__PROBLEM REQUIREMENTS__. Could you output the listing that follows exactly, without its images?

◆ ◆ ◆ ◆ ◆

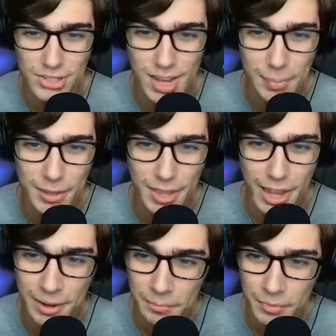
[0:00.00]
top of
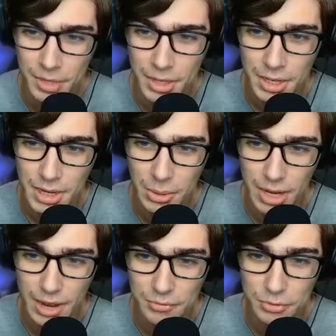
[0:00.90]
that. Now we
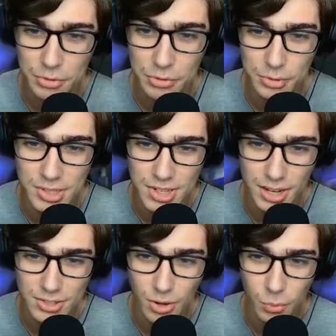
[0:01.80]
have three
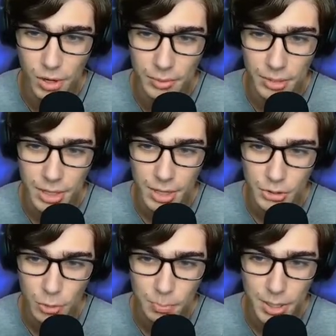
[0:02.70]
stocks to one. Let's
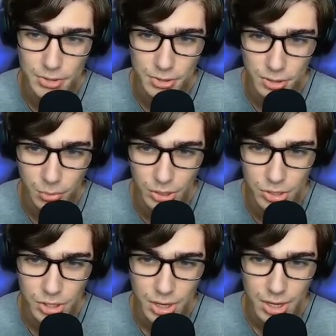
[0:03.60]
go Buster, which
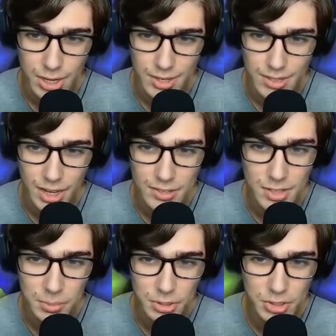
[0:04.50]
it's kind of
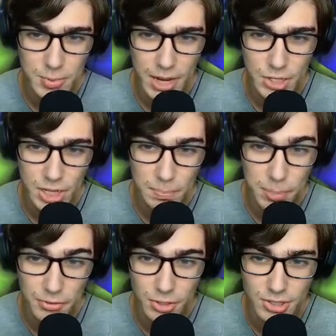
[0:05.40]
similar to Smash. It
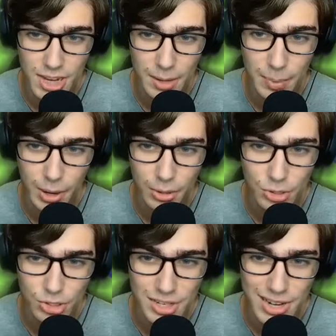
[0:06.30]
buffs our attack power,
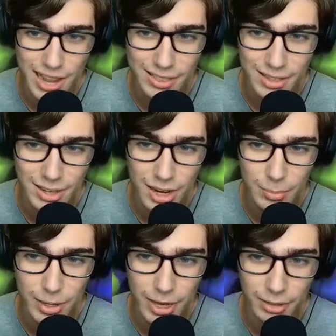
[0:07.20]
just not the
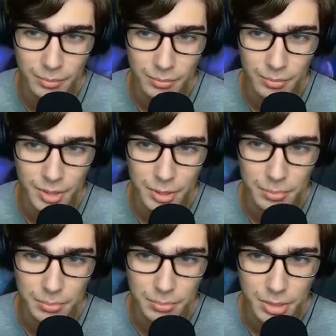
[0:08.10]
knockback, and
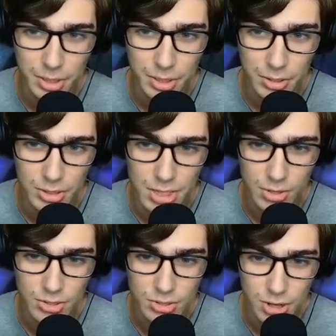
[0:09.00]

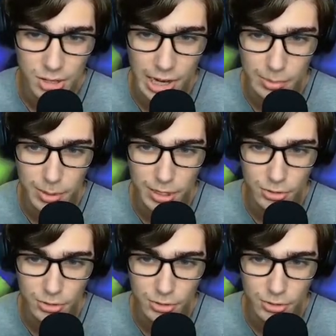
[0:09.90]
decreases our knockback as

◆ ◆ ◆ ◆ ◆

__EXERCISE ANSWER__.
[0:00.00]
top of
[0:00.90]
that. Now we
[0:01.80]
have three
[0:02.70]
stocks to one. Let's
[0:03.60]
go Buster, which
[0:04.50]
it's kind of
[0:05.40]
similar to Smash. It
[0:06.30]
buffs our attack power,
[0:07.20]
just not the
[0:08.10]
knockback, and
[0:09.00]

[0:09.90]
decreases our knockback as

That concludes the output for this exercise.